As background, the Python interpreter executable, which I’ll call “bin/python”, is a short C program that just calls Py_BytesMain(argc, argv). The actual Python runtime is in libpython, which can be either statically or dynamically linked into bin/python. Static linking is better for performance, especially on the free-threaded build for reasons involving thread-local storage access, which is why we switched over. However, if you need to ship a libpython.so anyway (e.g. for use by embedders), this now doubles your install size, so some distributors prefer dynamic linking. (Note that this has nothing to do with “static linking” / “a static executable” in the sense of a fully-static binary that doesn’t use the system libc. In general, a fully-static binary cannot later dynamically load anything, so the problems in this post don’t arise, so this discussion is about dynamic executables.)
If your bin/python dynamically links libpython, that means that by the time the interpreter starts, your libc has already loaded a library named libpython3.x.so.1, and that’s where the interpreter’s implementation of Python comes from. Any later request to load libpython3.x.so.1 (i.e., directly or indirectly via dlopen) will be satisfied by the existing one, and return the functions and data in the real running Python interpreter.
However, if your bin/python statically links libpython, a request to load libpython3.x.so.1 will cause a separate copy of libpython to be loaded from disk. Depending on the details of how it is requested, libpython symbols might be returned from the main interpreter or might be returned from this second copy.

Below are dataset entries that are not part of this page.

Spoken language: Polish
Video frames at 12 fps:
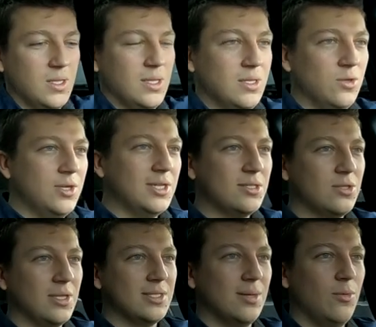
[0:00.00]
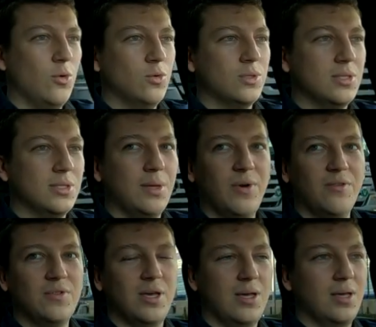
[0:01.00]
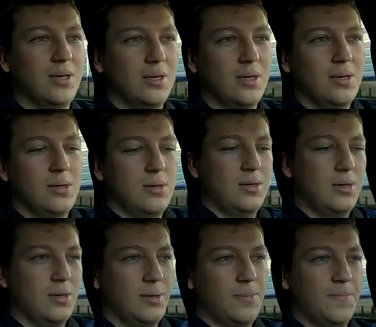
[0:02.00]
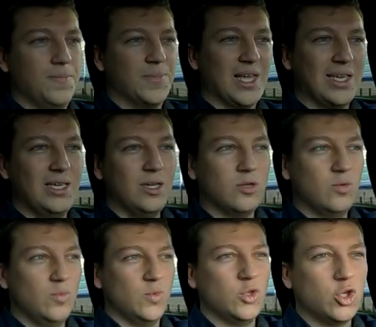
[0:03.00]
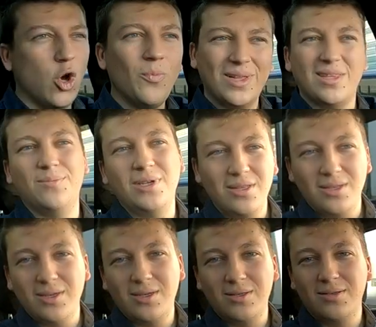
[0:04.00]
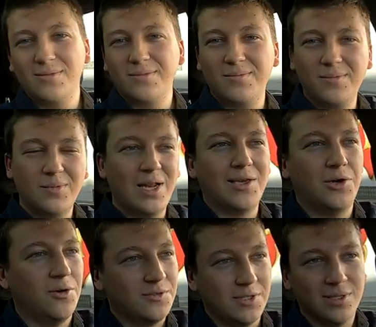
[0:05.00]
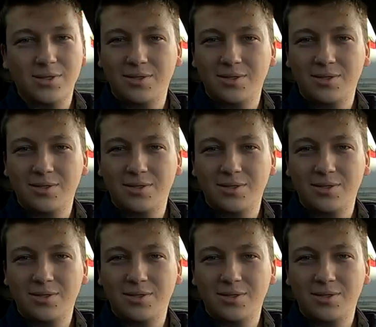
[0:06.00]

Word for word: no jest ten samochód naprawdę taki kompatybilny dla kierowcy.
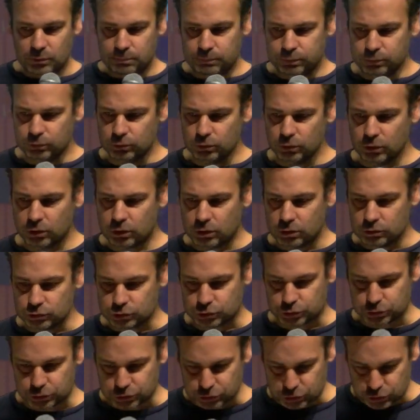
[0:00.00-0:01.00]
pour
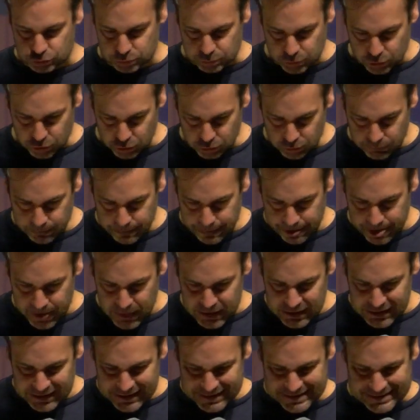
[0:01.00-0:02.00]
justement
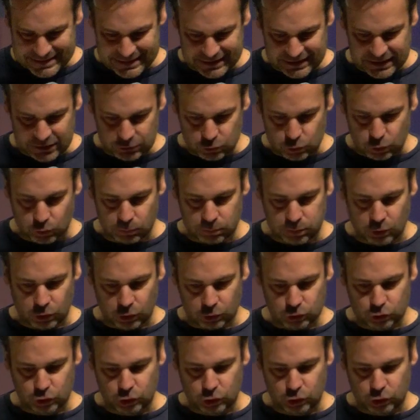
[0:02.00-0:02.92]
essayer de comprendre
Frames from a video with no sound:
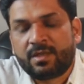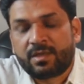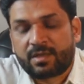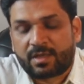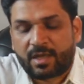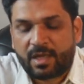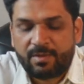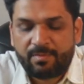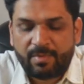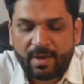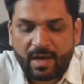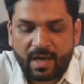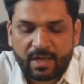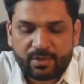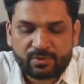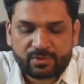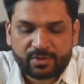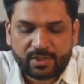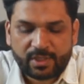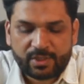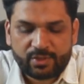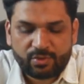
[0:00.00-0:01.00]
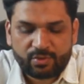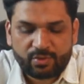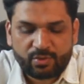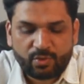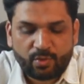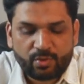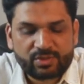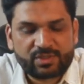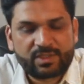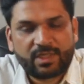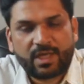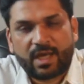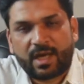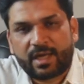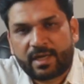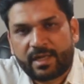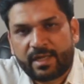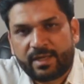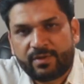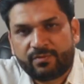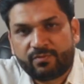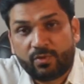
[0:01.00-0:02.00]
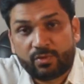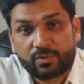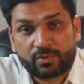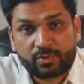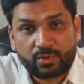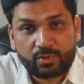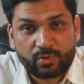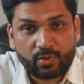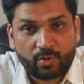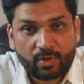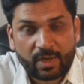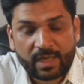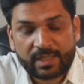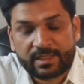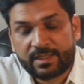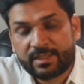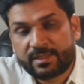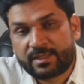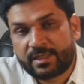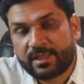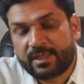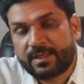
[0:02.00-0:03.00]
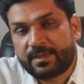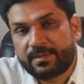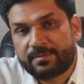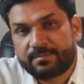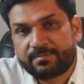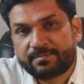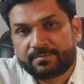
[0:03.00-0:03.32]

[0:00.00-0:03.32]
कई बार उसके जो दोस्त यार हैं वो उसको धोखा देते हैं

The two specific cases we’ve seen are:
- Extension modules that themselves declare a dependency on
libpython3.x.so.1, because they were (incorrectly) built with-lpython3. The upstreampython3-configcommand and pkg-config files properly distinguish two cases, the (default) extension module use case, where you shouldn’t use-lpython3because you’re expecting to be loaded into an existing Python, and the embedding use case (a non-Python application or library that is pulling in Python), where you should. But there are various third-party build systems that don’t get this quite right. - Pure-Python code that is accessing the CPython API via something like
ctypes.PyDLL(f"libpython3.{sys.version_info[1]}.so.1").
On distributions like Fedora that have bin/python dynamically link libpython, such code works properly. On distributions like Debian that have bin/python statically link libpython but also ship a libpython.3.x.so.1 on the default library search path, such code mostly works properly. Specifically, in case 1, the Linux/ELF ecosystem does not actually associate symbols to the libraries they came from, so the extension module has a request to load libpython3.x.so.1 and a totally unrelated request to find e.g. PyArg_ParseTuple from wherever it can be found, which hapens to be found first in the main executable. Even in case 2, as long as you’re calling functions that do not operate on global data and have found the right libpython, you’re executing the same code and things mostly work. But “mostly” is of course pretty dangerous.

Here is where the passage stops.